In November 2024, the FASB issued ASU 2024-03 "Expense Disaggregation Disclosures (Subtopic 220-40): Disaggregation of Income Statement Expenses" ("ASU 2024-03"). ASU 2024-03 requires disaggregation of certain expense captions in financial statement disclosures for each interim and annual reporting period. The guidance is effective for annual periods starting after December 15, 2026, and interim periods after December 15, 2027, with early adoption permitted. It is to be
adopted on a prospective basis with the option to apply retrospectively. We have not early adopted ASU 2024-03 and are currently evaluating its impact. We do not expect it to materially affect our consolidated financial statements.
In December 2023, the FASB issued ASU 2023-09 "Improvements to Income Tax Disclosures" ("ASU 2023-09") which intends to improve the transparency of income tax disclosures. ASU 2023-09 is effective for fiscal years beginning after December 15, 2024 and is to be adopted on a prospective basis with the option to apply retrospectively. The Company has adopted ASU 2023-09, which did not have a material impact on the Company's financial condition, results of operations or financial statement disclosure. Refer to "Note 12 – Income Taxes" for income tax disclosures.

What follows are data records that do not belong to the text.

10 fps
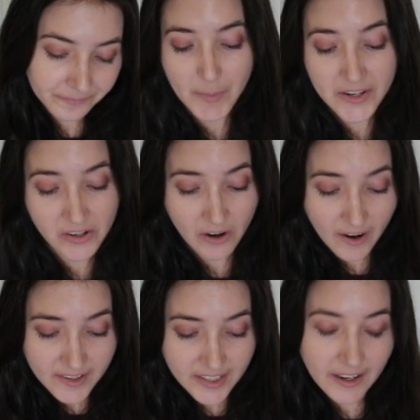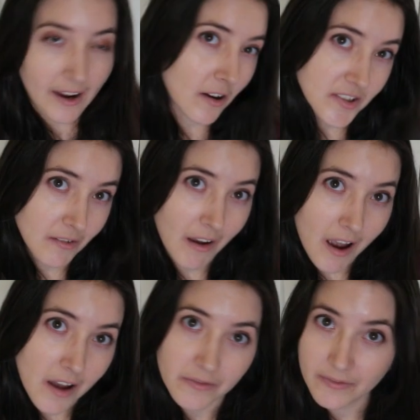Etrian Odyssey I also
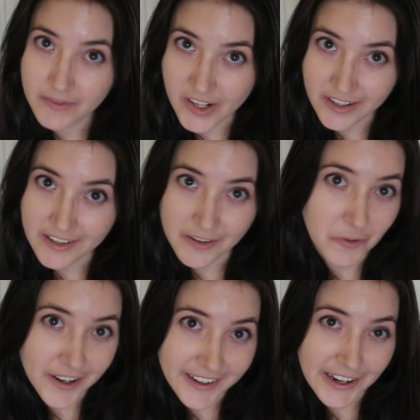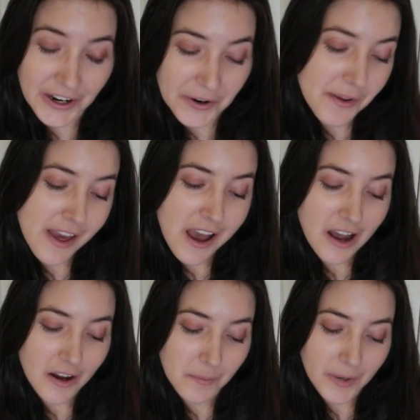have shaded in red here,
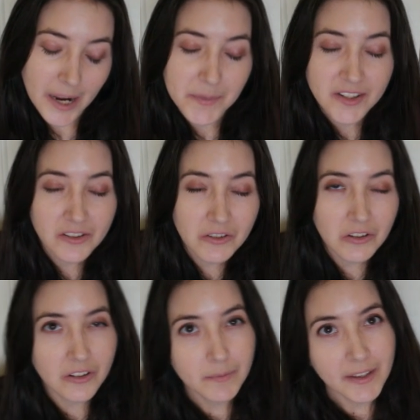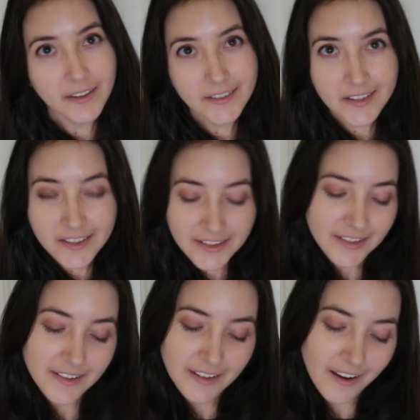but I'm still a little bit
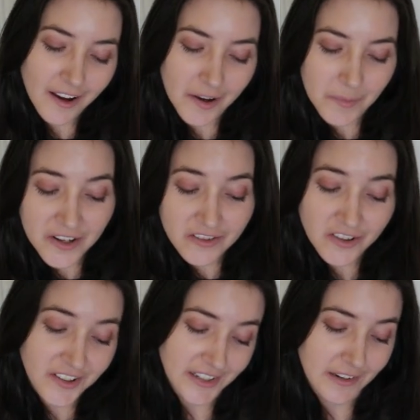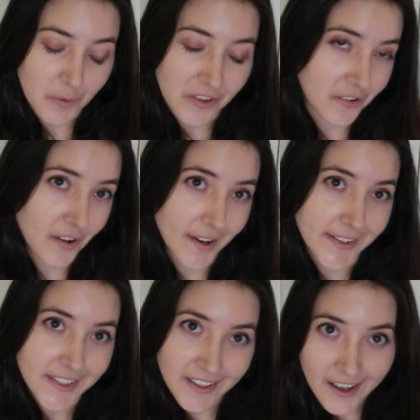uncertain whether or
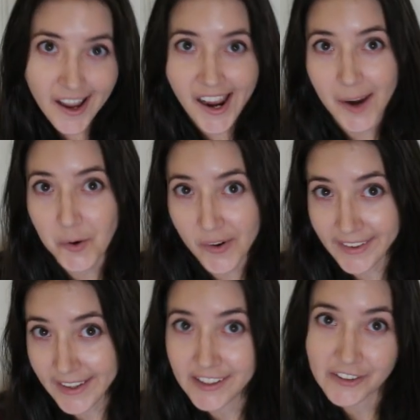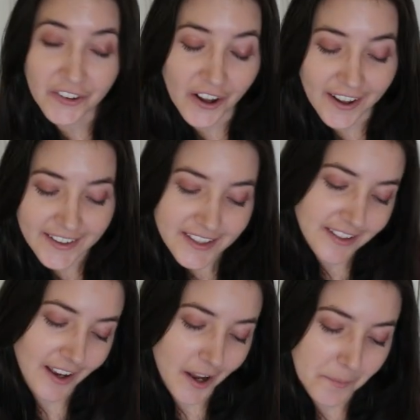not I'm going to get it or not
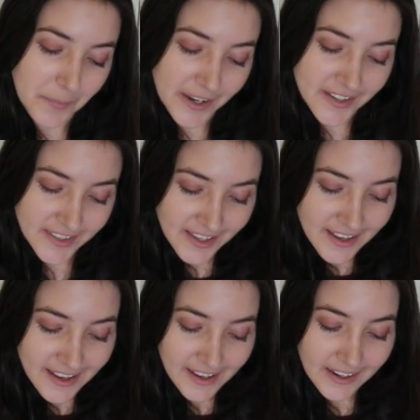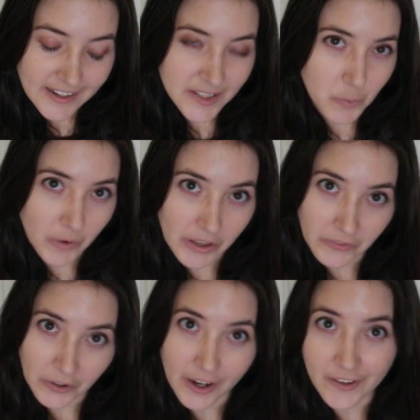because it is well
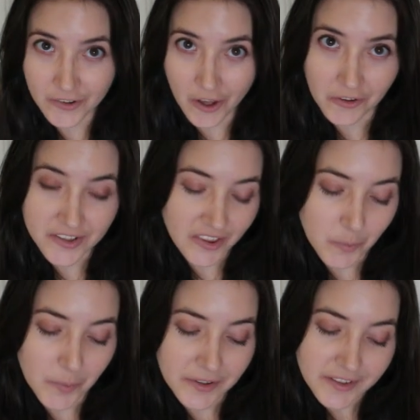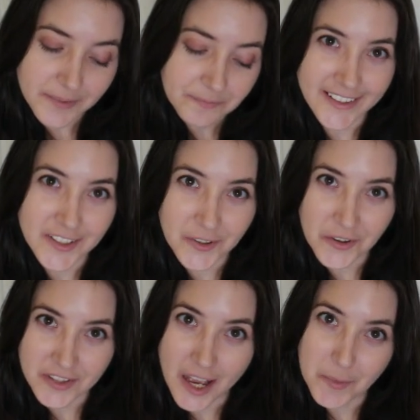over $100 at the moment and who
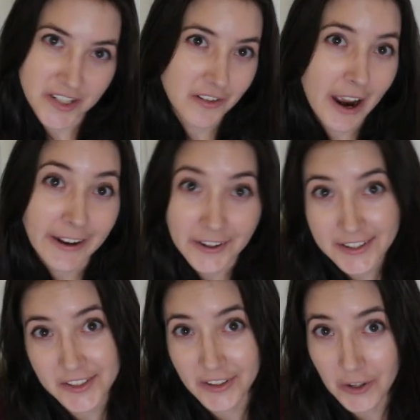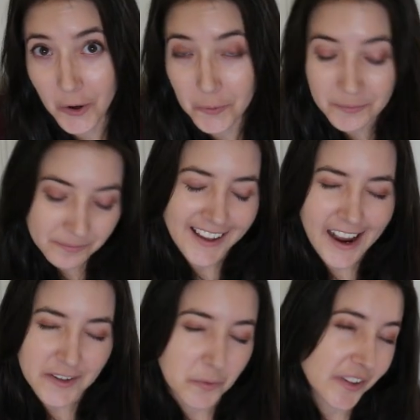knows how much higher it's going to go.
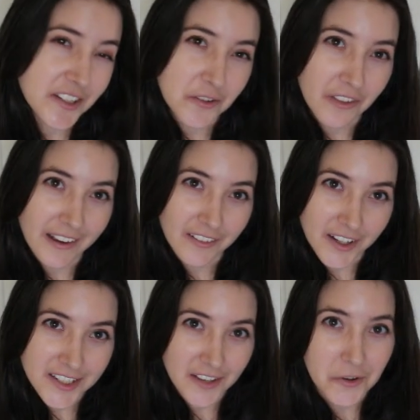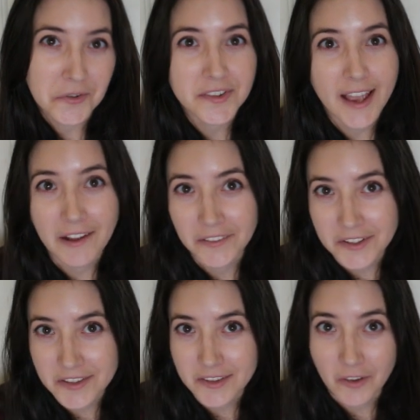I really do like collecting those
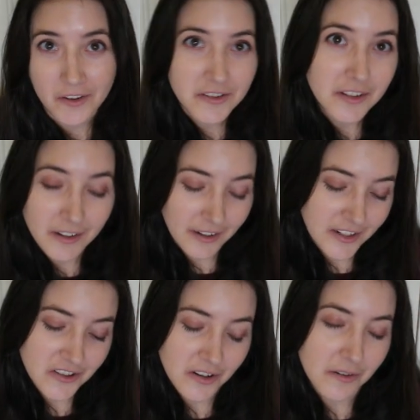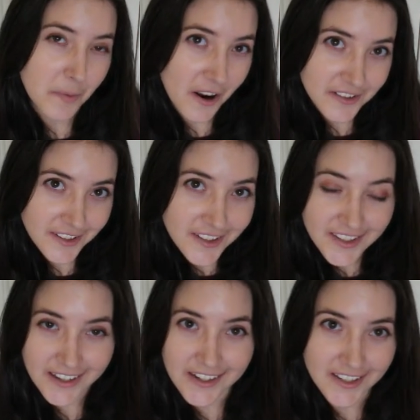Atlas Launch Edition boxes,
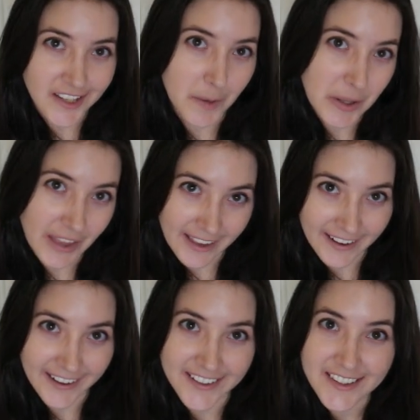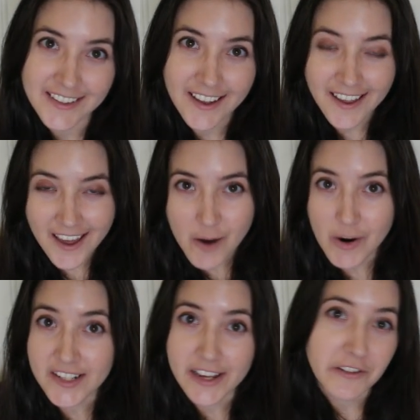and it does come in that nice
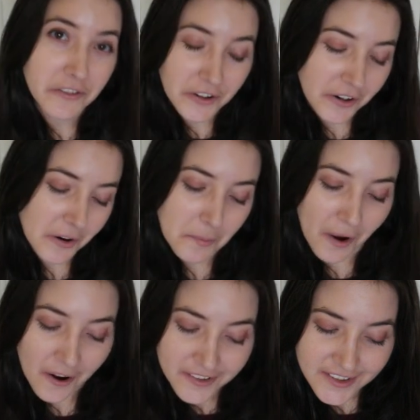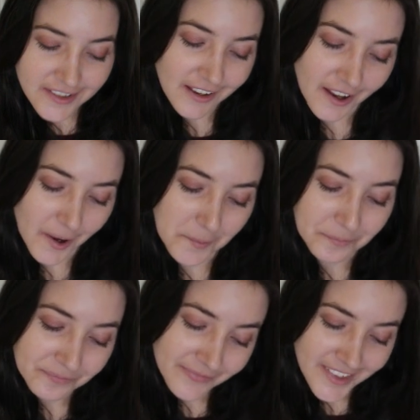rectangular box.
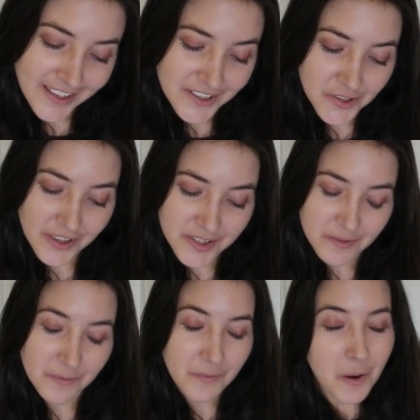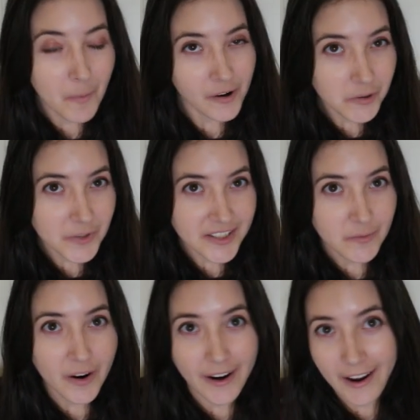So that's part of the reason
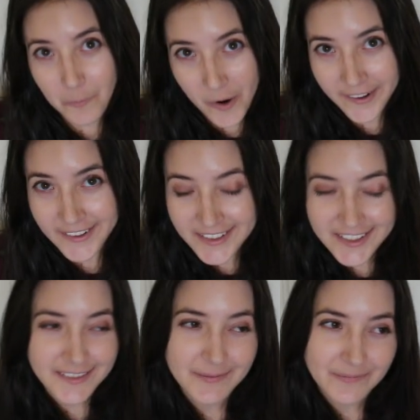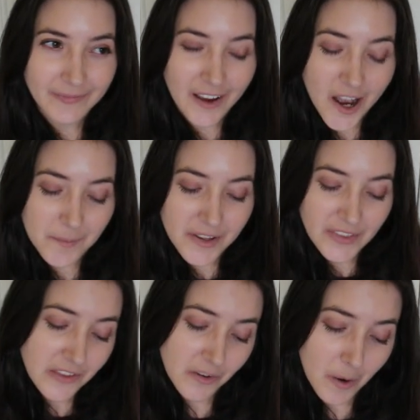why I want it. And
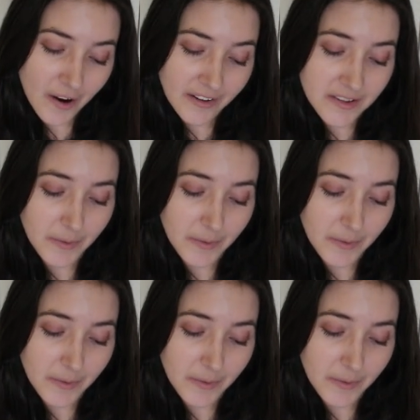the other part is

About New Standards Disclosures
New accounting standards disclosures describe recently adopted pronouncements and those not yet effective, along with management's assessment of their expected impact. This section provides an early warning system for upcoming changes to how a company reports its financial results, often years before the new rules take effect.
Key signals: when management describes a not-yet-adopted standard's impact as "material" or "still being evaluated," it signals potential significant changes to reported metrics upon adoption. Watch for standards that affect a company's core operations — for example, revenue recognition changes for software companies or lease accounting changes for retailers with large store footprints. The transition method chosen (full retrospective versus modified retrospective) affects comparability with prior periods. Companies that delay adoption to the latest permitted date may be struggling with implementation complexity. Compare the disclosed impact assessments against peers in the same industry to gauge whether management's expectations are reasonable.